> [DATA SHOWN]
---
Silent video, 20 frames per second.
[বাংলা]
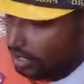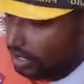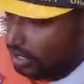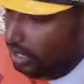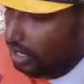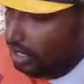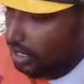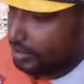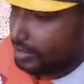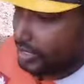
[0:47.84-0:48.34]

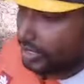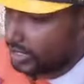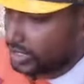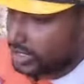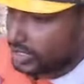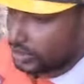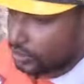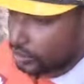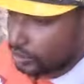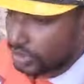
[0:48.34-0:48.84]
আমি আর কি যা
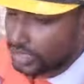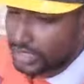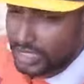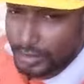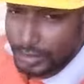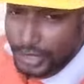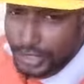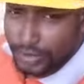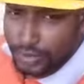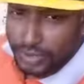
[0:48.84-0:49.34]
করেছি আমি
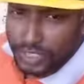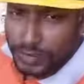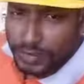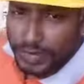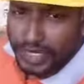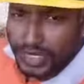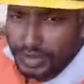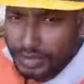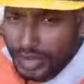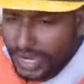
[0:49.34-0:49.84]

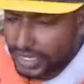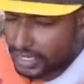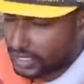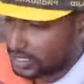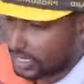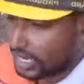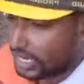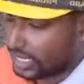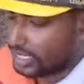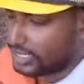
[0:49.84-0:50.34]
স্পিডে বাইকটা
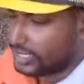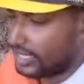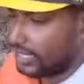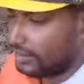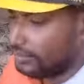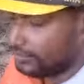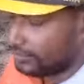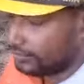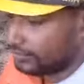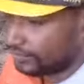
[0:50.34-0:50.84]
চালাচ্ছিলাম
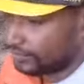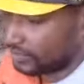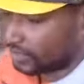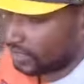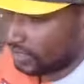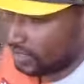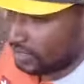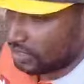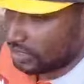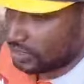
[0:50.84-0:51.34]

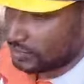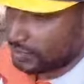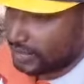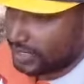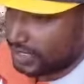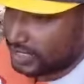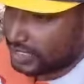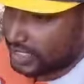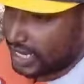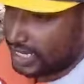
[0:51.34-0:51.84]
স্পিডে
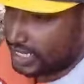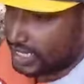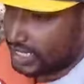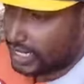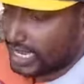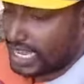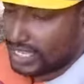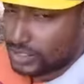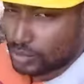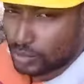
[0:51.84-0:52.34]
চালিয়ে
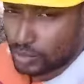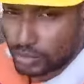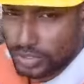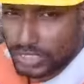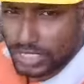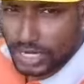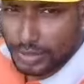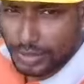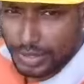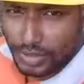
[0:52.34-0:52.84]
গাছ
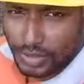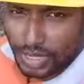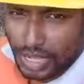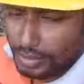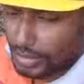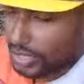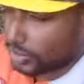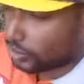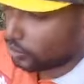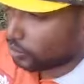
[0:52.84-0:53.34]
গুনছিলাম এখন
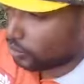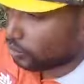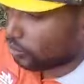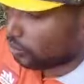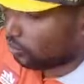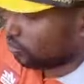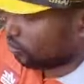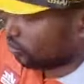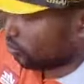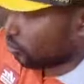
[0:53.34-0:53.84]
আমার তো
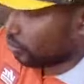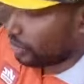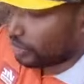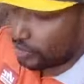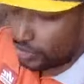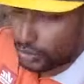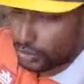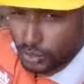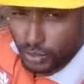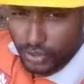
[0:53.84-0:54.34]
রোডে
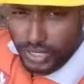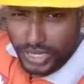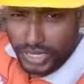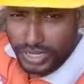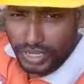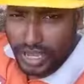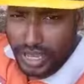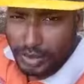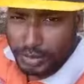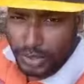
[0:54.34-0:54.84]
নজর নাই
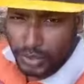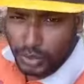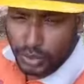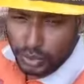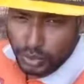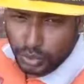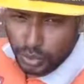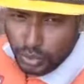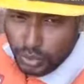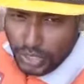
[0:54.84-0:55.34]
আমার নজর
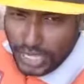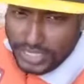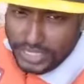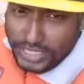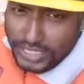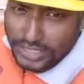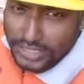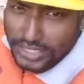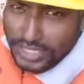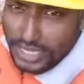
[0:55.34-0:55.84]
তো গাছের
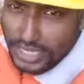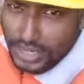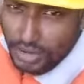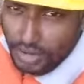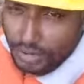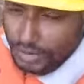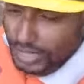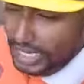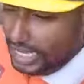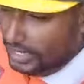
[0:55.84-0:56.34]
দিকে কারণ
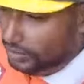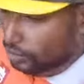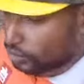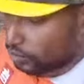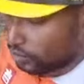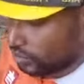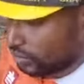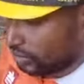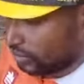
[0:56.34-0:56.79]
আমি গাছ গুনছি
---
> [WHAT TO WORK ON]
Output everything in the records exactly, leaving pictures out.

> [ANSWER TO THIS EXERCISE]
Silent video, 20 frames per second.
[বাংলা]
[0:47.84-0:48.34]

[0:48.34-0:48.84]
আমি আর কি যা
[0:48.84-0:49.34]
করেছি আমি
[0:49.34-0:49.84]

[0:49.84-0:50.34]
স্পিডে বাইকটা
[0:50.34-0:50.84]
চালাচ্ছিলাম
[0:50.84-0:51.34]

[0:51.34-0:51.84]
স্পিডে
[0:51.84-0:52.34]
চালিয়ে
[0:52.34-0:52.84]
গাছ
[0:52.84-0:53.34]
গুনছিলাম এখন
[0:53.34-0:53.84]
আমার তো
[0:53.84-0:54.34]
রোডে
[0:54.34-0:54.84]
নজর নাই
[0:54.84-0:55.34]
আমার নজর
[0:55.34-0:55.84]
তো গাছের
[0:55.84-0:56.34]
দিকে কারণ
[0:56.34-0:56.79]
আমি গাছ গুনছি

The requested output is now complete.